I was encouraged by your admission of those times you do regret, not that I am happy you have them but it reminds me to not let those hold me back. I often hold back. Thank you for sharing. That your year was such, and you gave, speaks volumes too. I am so thankful you spent quality time with those you treasure, and they you. At the core, it’s people, right? Because he abides IN us, and this truth is powerful.
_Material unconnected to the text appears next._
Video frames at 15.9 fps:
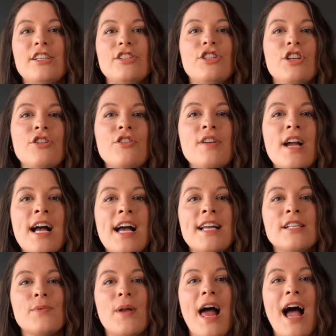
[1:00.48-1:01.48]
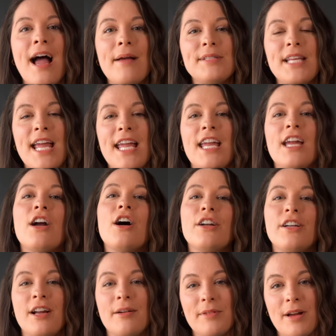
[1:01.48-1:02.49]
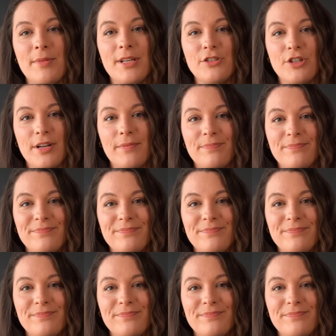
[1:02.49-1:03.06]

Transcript: and to show you guys what I'm taking on an upcoming trip.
Oh thank you so much Meghan! I am so glad my post was encouraging to you in some way. I would say, don’t hold back. Be you, always be true to who God made you be, you are a wonderful person! Yes, my year has been pretty horrific to say the least, but as you said, at the core it’s the people and the time we had to spend with them. Love you
I used to think I had a lot of regrets, guilt and even shame, that I wasn’t a better role model as a believer, but you can not force people to believe in Jesus or miracles. He knows what we do not, and do not always understand, people who do believe even tire of the battle. Condolences, Debbie, His peace.
Thank you Rebecca. You are so right, we can not force anyone to believe and nor should we try, instead we strive to live as Jesus did and do our best to share our stories when we can and pray people see their need for Him. Blessings
I’m so sorry for all your losses this year, Debbie. Some years just seem to pile on like that. I lost my mom and my dad in the same year, 7 months apart. Thankfully I was able to spend a lot of time with both them in that year so I have no regrets.
Oh Lisa, I am so sorry, that must have been very hard to lose them both in the same year. I am having a hard time with losing just one. I am so glad that you were able to spend lots of time with them both and have no regrets either. 🙂
Regrets are a waste of time, but I can still experience some. Praise God that He gives us opportunities to not have to look back and wish things had been different. Bless you on your clinging faith even in grief.
Thank you Sue. I do agree, regrets are indeed a waste of time, even though they still occur.
I love Debbie, how you acknowledged that you do have regrets. Often I’ve heard ‘never say you have regrets as that is self-defeating.’ So, it is refreshing to see you acknowledge your that in life, we will have regrets and can learn from them. I am working on not regretting giving up my dreams and not believing in myself!
Thank you, Lynn. I am glad you found my post and confession refreshing. I pray that it has helped you in some way too. I am not sure what regrets and dreams you have given up on, but knowing God, He has a way of redeeming things and breathing new life to things we thought were dead or gone. I pray that He would begin to show you if those dreams could still be a reality. 🙂
Blessings
Lifting you up in prayer as I read this. As one who knows what it is to have to process personal loss while at the same time going through hurt and loss in ministry life, I understand your level of grief and pain. I also understand the fear of speaking up when hurt from my own years of stuffing down things people at church said and did. Staying free of resentment and bitterness is a daily process in life, isn’t it? May the God of all comfort, comfort you in this season. I’ve learned this year as I’ve studied the word comfort in Scripture, that it is frequently linked to the promise that God will rebuild our ruined and devastated places. I’m believing that for you.
Elizabeth, thank you so much for your encouragement and also for your authenticity in sharing that you know what I am going through. Sometimes, it is healing just to hear others in ministry have been through tough seasons and have come through the other side. Thank you for your prayers of comfort at this time as well. and yes, staying free from bitterness, resentment and hurt is a daily process… sometimes it’s a minute by minute one… God is surely a God who will rebuild the ruined and devastated places. I have that hope and have begun to see Him start to rebuild already. Thank you!